Point de vue de Franck S. Giaoui, Associé-gérant de Hera Finance (www.herafinance.com)

Il est évident que la crise du crédit se double d'une crise de confiance généralisée et qu'elle touchera peu ou prou tous les secteurs de l'économie. Il est encore temps pour le dirigeant ou le chef d'entreprise de prendre du recul pour réfléchir aux actions qui vont permettre de minimiser les effets négatifs de cette crise sur son entreprise, et d'être mieux armé une fois la mauvaise passe traversée. L'histoire économique du siècle passé est riche en crise : certaines profondes et durables comme 1929-1933, d'autres plus courtes comme les deux choc pétroliers de 1973 et 1979, le Black Monday de 1987 ou les junk bonds en 1989-90, d'autres encore plus superficielles ou localisées comme le Mexique en 1994-95, l'Asie, LTCM et la Russie en 1997-99 ou enfin Enron et la bulle Internet en 2000-2002. L'étude de toutes ces crises montre qu'à chaque fois des entreprises, des secteurs entiers ou des pays en ont profité pour saisir des opportunités qui étaient insoupçonnables quelques mois avant, devancer leurs concurrents et prendre la première place. Le nucléaire civil, notamment français, et les constructeurs automobiles japonais dans les années 1970; Microsoft dans les années 1980; Nokia et les compagnies aériennes low cost dès les années 1990, Google et la renaissance d'Apple au début des années 2000; la Chine et Dubaï qui comptent parmi les puissances économiques mondiales d'aujourd'hui...Tous ces succès extraordinaires - pour ne citer qu'eux - sont porteurs d'enseignements par temps de crise.

 

Deux évidences pour commencer. Le cash est roi, c'est peu de le dire en ce moment ! L'idéal est d'avoir pris les actions préventives qui vont éviter à votre entreprise de se retrouver à court de cash, et à votre management de perdre son temps à négocier avec des banquiers peu réceptifs au moment même où il doit consacrer toute son énergie à maintenir les ventes. Vous devez agir, car mourir riche ne servirait à rien non plus ! La tendance naturelle est d'être paralysé par la morosité ambiante et sa propre peur. Or, la vie continue; les besoins de vos clients sont toujours là; c'est le moment de mettre en avant la différenciation de votre offre et de parfaire la valeur de votre proposition par rapport aux concurrents.

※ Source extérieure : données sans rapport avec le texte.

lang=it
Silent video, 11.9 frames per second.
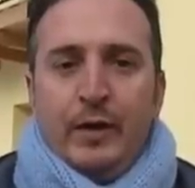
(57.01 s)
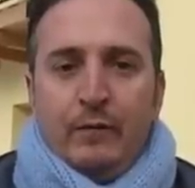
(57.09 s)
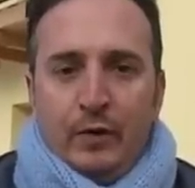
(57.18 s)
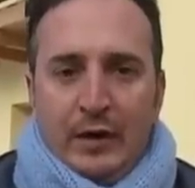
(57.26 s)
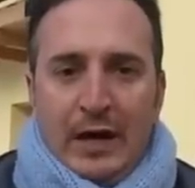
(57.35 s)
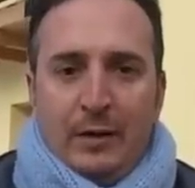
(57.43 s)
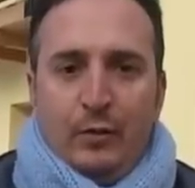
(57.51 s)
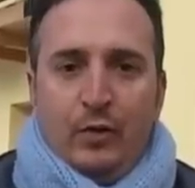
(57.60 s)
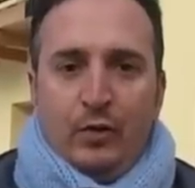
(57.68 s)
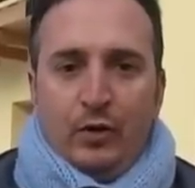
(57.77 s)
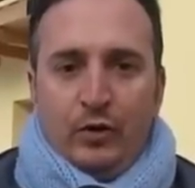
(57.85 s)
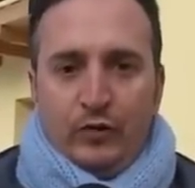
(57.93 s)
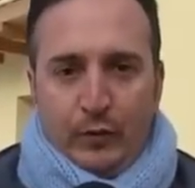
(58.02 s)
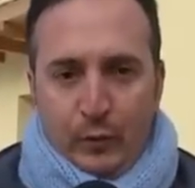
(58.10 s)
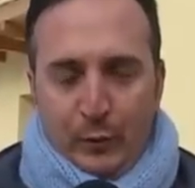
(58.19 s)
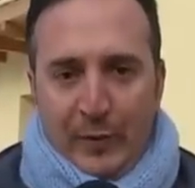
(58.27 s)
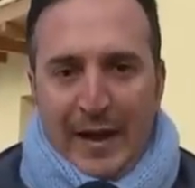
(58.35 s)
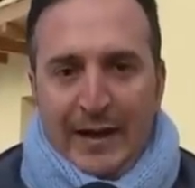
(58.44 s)
Vogliamo eh,
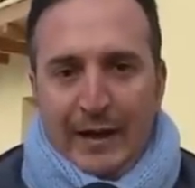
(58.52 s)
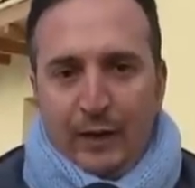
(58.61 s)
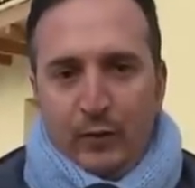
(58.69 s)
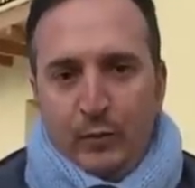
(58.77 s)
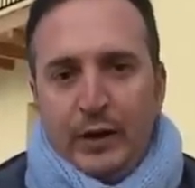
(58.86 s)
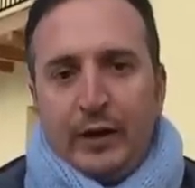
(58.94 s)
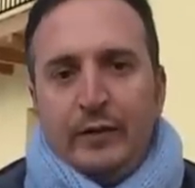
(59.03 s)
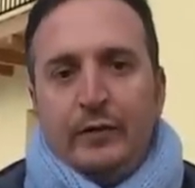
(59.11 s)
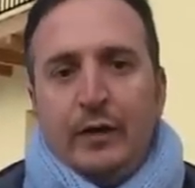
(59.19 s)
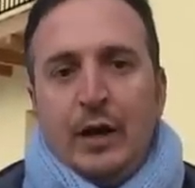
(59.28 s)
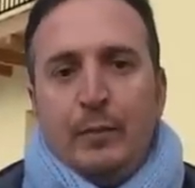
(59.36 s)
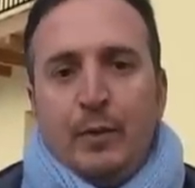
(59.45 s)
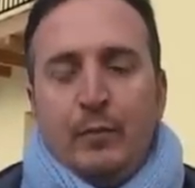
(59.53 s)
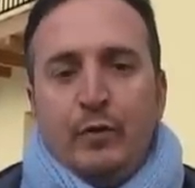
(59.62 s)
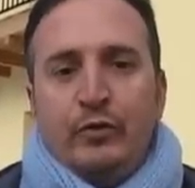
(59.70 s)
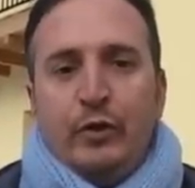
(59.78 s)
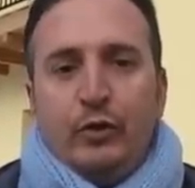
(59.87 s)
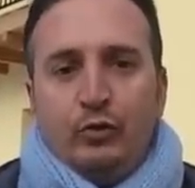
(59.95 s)
sviluppare la comunicazione e la
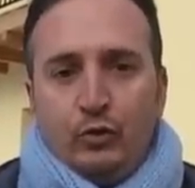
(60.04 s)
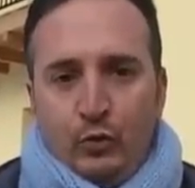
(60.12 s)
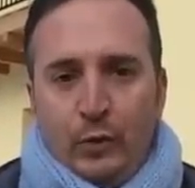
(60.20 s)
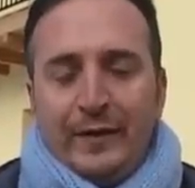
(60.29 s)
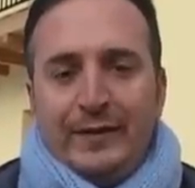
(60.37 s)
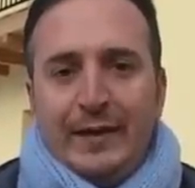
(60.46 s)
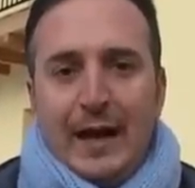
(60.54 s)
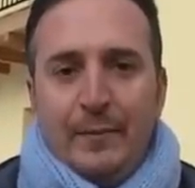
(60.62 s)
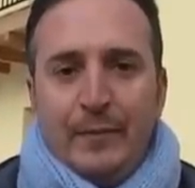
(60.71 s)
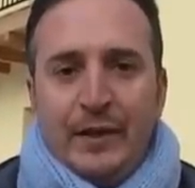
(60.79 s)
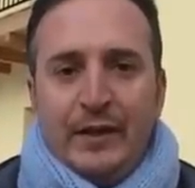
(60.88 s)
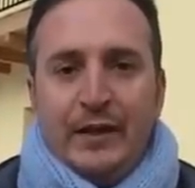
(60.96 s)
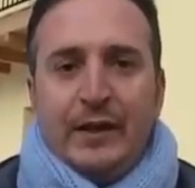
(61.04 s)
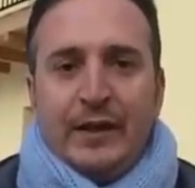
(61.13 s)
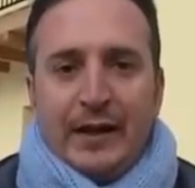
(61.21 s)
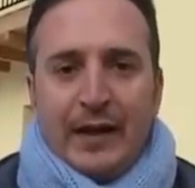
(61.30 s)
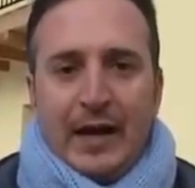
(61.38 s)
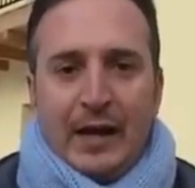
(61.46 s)
promozione su questi ambiti,
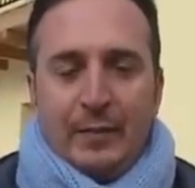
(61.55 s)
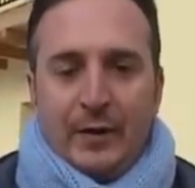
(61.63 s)
creare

D'où les quatre leçons du succès par temps de crise. Résistez à la tentation de couper les coûts sans discernement partout en même temps. Vous pouvez réduire les frais fixes superflus; simplement, gardez vous bien de toucher aux frais variables qui peuvent affecter le c?ur de votre activité, vos clients les plus profitables ou vos collaborateurs les plus performants. D'ailleurs, dans la plupart des secteurs, la prudence régnait déjà depuis plusieurs mois, et freiner maintenant aurait des effets trop tardifs, voire contre productifs, au moment où la reprise poindra son nez. Les bonnes questions à se poser aujourd'hui sont plutôt : Dans quelle direction dois-je accélérer pour profiter des erreurs de mes concurrents? Quels sont les actifs vulnérables de mes concurrents en difficulté? Comment mon entreprise pourrait-elle valoriser au mieux certains de ces actifs : clients, collaborateurs, etc.?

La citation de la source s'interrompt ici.